Friday 15 July 2016

I tried to do something to

help someone yesterday. It didn't work.
I didn't rush in. I thought about it. I made the necessary preparations. Then I offered quietly. 
I really wish I had not bothered. "I DON'T NEED ANY F..... HELP!" It could hardly have been clearer. 
I prowled off trying to tell myself that it didn't matter. At least I had tried.
I tried with someone else the other day. This was someone I was much less sure about and I made it very plain that I would understand if my offer was not accepted. I had a stiff but polite response. She would manage without any help from anyone. I suspect she has but it would have been better for her if she had talked her problem through with someone and accepted some help.
But yesterday's problem was different because the problem was one she could not cope with alone. Two more people offered help and got an even more violent reaction. We've all had to leave her to it even though we know it is going to end up costing her money she can't afford.
I know I am much too independent. Someone offered to carry my bag upstairs the other day. I didn't accept. I probably should have. It was something I could do myself but perhaps they needed to be allowed to help?
This morning I read a small piece where someone I know eventually bought a rail ticket for a distressed teen and sent him on his way. He had been asking for help and not getting it. It reminded me of the occasion on which a younger boy I knew was mugged and left with no way to get  home. He went into the only shop around for some distance and asked if the person behind the counter would make a phone call to his mother and tell her what had happened. The person behind the counter refused and the boy did the only thing he could think of doing in his distress. He started to walk home even though it was cold, raining heavily, and going to be dark long before he got there.
The police picked him up almost two hours later. He was about half way home by then. When they had delivered him they apparently went back and spoke to the person who had refused to make that simple phone call for an obviously distressed child.
It's left me wondering about this offering to help business. Should I have just said "thanks" and passed my bag over even though I could do it myself? Is doing something like that more likely to ensure that people offer help when it really is needed? I was polite but I wonder whether the person who offered feel rebuffed? I hope not.
I know I won't want to offer the person who swore any help again. It was an effort the first time. Would I help if they asked me? I suppose I would but I am not sure how I would feel about it.
This business of offering and accepting help is complicated. It's still better to offer and be rebuffed. I am going to tell myself that anyway.
 

2 comments:

Place to Stand said...

Yup you did the right thing. Better to offer and be sent away with a brusque no thanks than to not offer.
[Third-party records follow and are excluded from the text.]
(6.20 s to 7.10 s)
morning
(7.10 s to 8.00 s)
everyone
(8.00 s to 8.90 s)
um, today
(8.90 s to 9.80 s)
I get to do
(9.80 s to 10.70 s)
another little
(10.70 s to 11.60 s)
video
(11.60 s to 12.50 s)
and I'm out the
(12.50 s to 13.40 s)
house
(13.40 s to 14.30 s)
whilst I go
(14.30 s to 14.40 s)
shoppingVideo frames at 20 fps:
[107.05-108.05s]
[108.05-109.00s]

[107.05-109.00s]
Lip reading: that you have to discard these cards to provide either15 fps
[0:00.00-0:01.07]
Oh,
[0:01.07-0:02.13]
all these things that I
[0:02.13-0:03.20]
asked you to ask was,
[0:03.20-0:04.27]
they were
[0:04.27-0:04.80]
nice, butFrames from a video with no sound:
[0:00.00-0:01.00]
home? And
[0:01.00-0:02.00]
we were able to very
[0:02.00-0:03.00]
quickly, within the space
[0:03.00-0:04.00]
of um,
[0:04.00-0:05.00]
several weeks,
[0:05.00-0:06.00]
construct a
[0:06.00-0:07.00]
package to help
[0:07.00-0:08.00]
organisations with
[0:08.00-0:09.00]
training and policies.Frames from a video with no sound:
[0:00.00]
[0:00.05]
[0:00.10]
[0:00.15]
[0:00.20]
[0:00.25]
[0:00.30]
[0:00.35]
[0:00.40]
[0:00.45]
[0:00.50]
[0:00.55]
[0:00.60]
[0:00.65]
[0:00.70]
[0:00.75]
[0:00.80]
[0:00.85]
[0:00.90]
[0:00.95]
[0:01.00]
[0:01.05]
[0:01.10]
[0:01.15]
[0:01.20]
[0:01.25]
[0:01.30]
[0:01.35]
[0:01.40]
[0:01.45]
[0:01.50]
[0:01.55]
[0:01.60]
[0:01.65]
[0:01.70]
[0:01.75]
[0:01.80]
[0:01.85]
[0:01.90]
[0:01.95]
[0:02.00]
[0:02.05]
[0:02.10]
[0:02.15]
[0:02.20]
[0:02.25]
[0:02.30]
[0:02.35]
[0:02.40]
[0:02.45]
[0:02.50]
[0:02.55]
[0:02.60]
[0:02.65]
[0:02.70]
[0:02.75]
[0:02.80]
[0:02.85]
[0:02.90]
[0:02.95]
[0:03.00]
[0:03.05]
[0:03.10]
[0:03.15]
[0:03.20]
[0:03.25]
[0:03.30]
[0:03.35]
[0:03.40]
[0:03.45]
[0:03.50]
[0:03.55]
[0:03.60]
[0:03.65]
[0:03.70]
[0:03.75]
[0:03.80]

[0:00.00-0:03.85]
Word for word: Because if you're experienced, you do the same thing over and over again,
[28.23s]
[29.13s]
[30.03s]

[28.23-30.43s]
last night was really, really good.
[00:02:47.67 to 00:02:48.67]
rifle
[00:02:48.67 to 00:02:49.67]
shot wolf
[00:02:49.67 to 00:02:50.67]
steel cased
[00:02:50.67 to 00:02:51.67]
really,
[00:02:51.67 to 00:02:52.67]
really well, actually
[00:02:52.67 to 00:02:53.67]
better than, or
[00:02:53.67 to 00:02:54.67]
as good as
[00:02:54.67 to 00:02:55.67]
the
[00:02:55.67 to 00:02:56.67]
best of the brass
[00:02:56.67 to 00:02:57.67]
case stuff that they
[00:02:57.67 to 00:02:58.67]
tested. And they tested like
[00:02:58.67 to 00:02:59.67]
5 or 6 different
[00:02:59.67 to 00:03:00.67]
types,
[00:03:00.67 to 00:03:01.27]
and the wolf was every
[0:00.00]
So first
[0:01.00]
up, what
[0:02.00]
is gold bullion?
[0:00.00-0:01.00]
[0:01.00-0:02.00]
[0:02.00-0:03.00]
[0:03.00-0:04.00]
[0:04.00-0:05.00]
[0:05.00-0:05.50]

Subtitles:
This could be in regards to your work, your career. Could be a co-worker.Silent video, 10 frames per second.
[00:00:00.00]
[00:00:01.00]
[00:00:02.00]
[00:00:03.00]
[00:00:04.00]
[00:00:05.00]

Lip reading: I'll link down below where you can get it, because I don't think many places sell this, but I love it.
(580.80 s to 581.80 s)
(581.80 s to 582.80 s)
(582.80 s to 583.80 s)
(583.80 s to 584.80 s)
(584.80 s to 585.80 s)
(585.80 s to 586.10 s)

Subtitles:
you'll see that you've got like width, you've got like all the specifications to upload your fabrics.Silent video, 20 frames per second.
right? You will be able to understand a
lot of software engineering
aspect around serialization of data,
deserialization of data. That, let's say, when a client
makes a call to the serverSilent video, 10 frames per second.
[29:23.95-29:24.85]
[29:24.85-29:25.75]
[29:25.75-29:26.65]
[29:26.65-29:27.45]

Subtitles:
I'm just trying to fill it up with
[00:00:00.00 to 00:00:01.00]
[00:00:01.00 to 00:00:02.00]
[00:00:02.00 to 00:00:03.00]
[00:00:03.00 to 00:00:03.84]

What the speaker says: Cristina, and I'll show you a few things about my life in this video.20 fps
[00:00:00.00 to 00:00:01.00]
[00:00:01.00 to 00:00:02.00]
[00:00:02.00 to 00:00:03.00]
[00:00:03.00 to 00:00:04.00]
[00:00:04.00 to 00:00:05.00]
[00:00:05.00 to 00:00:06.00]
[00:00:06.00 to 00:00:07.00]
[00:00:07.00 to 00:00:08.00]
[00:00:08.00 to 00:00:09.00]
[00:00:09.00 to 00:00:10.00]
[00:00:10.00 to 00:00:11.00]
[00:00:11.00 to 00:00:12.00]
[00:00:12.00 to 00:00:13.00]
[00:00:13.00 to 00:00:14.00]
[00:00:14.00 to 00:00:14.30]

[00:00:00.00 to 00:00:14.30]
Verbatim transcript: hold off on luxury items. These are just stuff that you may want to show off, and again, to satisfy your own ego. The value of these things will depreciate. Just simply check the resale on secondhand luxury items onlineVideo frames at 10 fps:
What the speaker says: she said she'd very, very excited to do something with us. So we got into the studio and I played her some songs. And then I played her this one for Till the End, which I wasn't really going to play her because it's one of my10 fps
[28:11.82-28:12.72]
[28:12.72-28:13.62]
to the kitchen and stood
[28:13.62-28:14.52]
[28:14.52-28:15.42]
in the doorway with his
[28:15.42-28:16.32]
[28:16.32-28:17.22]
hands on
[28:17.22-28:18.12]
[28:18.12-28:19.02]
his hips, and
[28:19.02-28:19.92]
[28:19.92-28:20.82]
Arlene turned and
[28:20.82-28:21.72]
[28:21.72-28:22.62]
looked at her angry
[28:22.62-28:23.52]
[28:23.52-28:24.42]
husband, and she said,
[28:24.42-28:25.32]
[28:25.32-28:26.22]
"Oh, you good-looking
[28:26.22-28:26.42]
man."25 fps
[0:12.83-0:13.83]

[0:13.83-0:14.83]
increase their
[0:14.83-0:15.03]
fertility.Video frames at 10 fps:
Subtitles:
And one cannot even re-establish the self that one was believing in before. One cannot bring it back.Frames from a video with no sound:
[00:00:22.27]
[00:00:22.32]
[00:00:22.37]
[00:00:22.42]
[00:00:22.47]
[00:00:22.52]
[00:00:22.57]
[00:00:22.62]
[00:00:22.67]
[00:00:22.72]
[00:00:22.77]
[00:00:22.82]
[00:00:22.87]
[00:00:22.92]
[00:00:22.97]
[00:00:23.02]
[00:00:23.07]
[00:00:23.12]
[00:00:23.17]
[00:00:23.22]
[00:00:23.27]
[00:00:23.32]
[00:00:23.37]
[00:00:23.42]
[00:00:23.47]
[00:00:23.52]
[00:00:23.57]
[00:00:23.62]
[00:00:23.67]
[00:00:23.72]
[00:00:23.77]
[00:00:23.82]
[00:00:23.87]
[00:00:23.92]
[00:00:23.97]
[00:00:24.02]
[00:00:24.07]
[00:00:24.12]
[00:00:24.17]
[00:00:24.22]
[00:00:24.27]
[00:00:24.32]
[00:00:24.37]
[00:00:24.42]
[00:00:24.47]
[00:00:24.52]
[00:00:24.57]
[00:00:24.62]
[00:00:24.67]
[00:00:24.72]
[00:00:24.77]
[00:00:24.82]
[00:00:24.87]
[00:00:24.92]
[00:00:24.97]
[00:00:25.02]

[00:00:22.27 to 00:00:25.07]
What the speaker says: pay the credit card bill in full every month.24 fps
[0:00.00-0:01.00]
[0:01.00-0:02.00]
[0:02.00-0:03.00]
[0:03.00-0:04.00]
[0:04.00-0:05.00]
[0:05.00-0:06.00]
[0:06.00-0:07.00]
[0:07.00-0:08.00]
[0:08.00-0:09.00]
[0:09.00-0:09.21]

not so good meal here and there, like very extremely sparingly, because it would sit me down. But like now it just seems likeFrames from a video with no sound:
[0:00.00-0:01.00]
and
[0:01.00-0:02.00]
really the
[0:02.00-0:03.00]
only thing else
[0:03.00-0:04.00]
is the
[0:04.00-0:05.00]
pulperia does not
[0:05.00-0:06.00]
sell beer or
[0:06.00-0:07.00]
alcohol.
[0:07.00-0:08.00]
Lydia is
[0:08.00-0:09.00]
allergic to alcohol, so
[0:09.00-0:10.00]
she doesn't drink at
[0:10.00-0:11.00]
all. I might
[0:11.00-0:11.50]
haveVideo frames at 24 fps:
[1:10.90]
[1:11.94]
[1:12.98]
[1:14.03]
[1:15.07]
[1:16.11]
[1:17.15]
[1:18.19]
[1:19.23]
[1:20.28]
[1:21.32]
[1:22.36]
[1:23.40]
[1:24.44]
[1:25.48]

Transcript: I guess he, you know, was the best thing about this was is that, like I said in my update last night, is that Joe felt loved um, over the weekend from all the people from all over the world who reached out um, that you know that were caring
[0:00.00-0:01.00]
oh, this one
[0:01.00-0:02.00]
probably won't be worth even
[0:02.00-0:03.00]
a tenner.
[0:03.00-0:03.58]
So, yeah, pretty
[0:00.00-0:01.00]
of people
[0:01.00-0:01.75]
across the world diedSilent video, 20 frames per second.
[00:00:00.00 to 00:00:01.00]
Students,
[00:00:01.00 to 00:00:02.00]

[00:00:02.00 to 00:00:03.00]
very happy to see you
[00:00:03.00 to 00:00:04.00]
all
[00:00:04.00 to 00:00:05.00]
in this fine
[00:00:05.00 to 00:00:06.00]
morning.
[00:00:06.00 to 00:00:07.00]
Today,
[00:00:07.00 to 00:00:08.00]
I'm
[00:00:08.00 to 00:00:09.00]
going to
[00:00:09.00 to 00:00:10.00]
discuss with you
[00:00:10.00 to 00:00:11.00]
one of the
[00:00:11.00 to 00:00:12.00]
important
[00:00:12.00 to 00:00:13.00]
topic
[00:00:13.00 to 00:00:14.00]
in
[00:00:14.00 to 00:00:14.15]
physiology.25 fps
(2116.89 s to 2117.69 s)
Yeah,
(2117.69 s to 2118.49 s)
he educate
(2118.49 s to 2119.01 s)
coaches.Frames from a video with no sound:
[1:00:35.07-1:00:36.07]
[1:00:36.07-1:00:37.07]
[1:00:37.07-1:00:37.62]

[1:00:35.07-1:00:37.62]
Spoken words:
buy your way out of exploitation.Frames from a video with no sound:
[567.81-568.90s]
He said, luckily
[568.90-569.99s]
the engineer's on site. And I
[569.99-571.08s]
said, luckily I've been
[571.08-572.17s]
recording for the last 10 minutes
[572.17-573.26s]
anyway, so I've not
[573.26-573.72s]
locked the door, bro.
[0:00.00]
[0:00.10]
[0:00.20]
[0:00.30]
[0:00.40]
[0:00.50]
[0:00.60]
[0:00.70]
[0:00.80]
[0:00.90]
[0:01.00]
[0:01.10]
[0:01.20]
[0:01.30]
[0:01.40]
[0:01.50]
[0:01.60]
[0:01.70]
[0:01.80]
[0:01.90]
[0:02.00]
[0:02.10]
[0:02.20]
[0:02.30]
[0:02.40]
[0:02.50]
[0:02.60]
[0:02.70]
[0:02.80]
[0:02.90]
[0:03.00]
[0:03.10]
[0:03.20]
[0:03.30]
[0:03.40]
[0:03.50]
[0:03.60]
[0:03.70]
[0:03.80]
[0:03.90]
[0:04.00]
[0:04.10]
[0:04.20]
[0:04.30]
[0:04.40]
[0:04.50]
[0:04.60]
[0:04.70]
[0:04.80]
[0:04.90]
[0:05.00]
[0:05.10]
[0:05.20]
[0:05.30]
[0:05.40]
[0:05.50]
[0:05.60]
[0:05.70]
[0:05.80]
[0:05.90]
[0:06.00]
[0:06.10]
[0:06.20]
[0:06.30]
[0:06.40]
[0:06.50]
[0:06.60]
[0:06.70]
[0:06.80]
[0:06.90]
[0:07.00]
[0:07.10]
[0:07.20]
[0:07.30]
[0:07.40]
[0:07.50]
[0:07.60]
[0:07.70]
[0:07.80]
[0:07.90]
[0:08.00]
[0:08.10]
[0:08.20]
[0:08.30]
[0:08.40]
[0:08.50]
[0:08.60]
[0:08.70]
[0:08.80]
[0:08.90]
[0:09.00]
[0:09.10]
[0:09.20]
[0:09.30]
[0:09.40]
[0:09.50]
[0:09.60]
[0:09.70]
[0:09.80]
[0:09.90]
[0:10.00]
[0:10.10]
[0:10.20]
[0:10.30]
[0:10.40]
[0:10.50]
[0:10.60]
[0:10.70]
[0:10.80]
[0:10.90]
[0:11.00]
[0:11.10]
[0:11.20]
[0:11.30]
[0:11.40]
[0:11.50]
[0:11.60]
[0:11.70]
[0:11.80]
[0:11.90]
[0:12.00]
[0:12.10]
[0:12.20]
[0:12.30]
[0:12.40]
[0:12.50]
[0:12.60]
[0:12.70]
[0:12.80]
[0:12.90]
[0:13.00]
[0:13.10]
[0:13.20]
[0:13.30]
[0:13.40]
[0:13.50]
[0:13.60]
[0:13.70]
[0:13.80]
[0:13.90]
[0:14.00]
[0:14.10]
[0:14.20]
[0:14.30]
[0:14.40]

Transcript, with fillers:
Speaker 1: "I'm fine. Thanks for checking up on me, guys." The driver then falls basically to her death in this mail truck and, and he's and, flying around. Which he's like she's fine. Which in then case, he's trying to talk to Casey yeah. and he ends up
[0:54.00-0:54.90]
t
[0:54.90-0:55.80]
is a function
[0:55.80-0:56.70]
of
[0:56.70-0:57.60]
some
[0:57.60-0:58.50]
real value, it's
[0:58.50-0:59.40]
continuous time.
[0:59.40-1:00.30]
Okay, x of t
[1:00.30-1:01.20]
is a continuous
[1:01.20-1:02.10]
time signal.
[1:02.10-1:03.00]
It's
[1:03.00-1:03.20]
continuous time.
All my life people have poured out their hearts to me, sometimes only having met me briefly. I see it as a privilege, if sometimes a complex one.

Offering kindness and help must be a good thing. Beautifully written.

Jodiebodie said...

The right thing to do is to offer help if you are certain it is warranted but be prepared to be refused and don't take it personally.

Be aware that your idea of what is helpful may differ from the person needing or accepting help.

Trust that most people in need of help are their own best expert about what they need and how someone should help them.

Your story has raised a number of issues for me which I will follow up in more detail on my blog in due course.